Median progression-free survival was 11 months in those
receiving sunitinib, compared with five months for those
receiving IFN-a. "This drug has shown more activity
as a single agent against advanced kidney cancer than
any other drug I've studied in the past 15 years," Dr
Motzer said.
But it gets even better. Sunitinib
may have a role to play in non-small cell lung cancer
as well, according to a presentation by Dr Mark Socinski
of the University of North Carolina at Chapel Hill.
"As a single agent, this drug worked in a difficult
group of patients whose advanced disease had been previously
treated with other chemotherapies and whose options
were limited," he said.
During a six-week treatment cycle
in 63 patients, researchers observed six "partial responses"
and saw disease stabilized in a further 27 patients.
No actual survival data is yet available, but a subgroup
of 47 patients is continuing to take the drug. Like
lapitinib, sunitinib comes in pill form which
is much more agreeable to patients than intravenous
delivery.
SUICIDE
KING
The much-anticipated results of the first phase I trial
of a drug designed to target the "death receptors" on
cancer cells were also promising. Fifty-eight patients
with a variety of advanced cancers are participating.
The drug, Apo2L/TRAIL, shrunk tumours in one patient
with sarcoma and stabilized disease in 56% of participants,
said Dr Roy Herbst, chief of thoracic medical oncology
at the MD Anderson Cancer Center in Houston.
It's too early to pronounce on
efficacy, he said, especially as the maximum tolerable
dosage has yet to be found.

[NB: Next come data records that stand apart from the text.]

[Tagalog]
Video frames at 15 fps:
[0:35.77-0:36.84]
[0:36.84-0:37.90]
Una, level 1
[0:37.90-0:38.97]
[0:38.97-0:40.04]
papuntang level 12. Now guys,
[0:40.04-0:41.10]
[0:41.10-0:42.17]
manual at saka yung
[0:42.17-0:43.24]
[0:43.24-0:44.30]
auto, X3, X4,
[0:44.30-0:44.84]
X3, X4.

But "this is an interesting
new class of targeted agents," he said. "Normally, the
p53 gene regulates cell suicide in the presence of cell
damage, such as that induced by chemotherapy and radiotherapy."

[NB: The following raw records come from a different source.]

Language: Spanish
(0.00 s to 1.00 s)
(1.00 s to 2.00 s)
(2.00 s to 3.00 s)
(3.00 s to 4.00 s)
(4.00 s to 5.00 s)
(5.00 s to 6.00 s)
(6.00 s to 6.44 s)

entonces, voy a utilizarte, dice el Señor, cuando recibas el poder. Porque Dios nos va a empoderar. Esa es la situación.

But p53 inactivated in more than half of all cancers.
"We expect this agent to work even in those patients
with mutated p53," Dr Herbst said.
CANCER-KILLING
COCKTAIL
One weakness of targeted drugs is that they're likely
to work only in a subset of patients, and there are
few reliable methods of determining who is likely to
benefit from what. Even when the patient responds, resistance
is likely to develop as the few cancer cells that can
stand the treatment preferentially reproduce.
Dr Jose Baselga of Vall d'Hebron
University Barcelona told the ASCO conference that the
proliferation of new, targeted drugs could offer a way
around this problem. Just as various less-than-perfect
HIV drugs were combined to form a highly effective triple
therapy, so the various targets of the new cancer drugs
should be hit simultaneously to nip any potential resistance
in the bud. "We now have increasing evidence in the
lab that if you hit cancer cells on two different steps,
you can induce very severe damage and cell death," he
said.
These targeted therapies, said
Dr Baselga, are the practical application of the theory
of "oncogene addiction". This concept, which is rapidly
gaining ground among specialists, holds that the very
abnormality of the oncogene, which drives the cell toward
malignancy, also alters cell-signalling pathways in
a way that makes the cell absolutely dependent on that
oncogene to survive.
Oncogene addiction has been described
as the Achilles heel of cancer cells. "It gives them
tremendous growth capacity, but at the same time they
are extremely fragile," said Dr Baselga.
"We have new therapies that are
very active in cancer and yet they have minimal side
effects in patients. The only explanation for that is
that they have differential sensitivity " cancer cells
can't tolerate [them], while normal tissues can live
with it. So we may be closer than we think to having
profound effects on cancer."
Cancer cells, he added, are "not
as resourceful as we sometimes tend to think."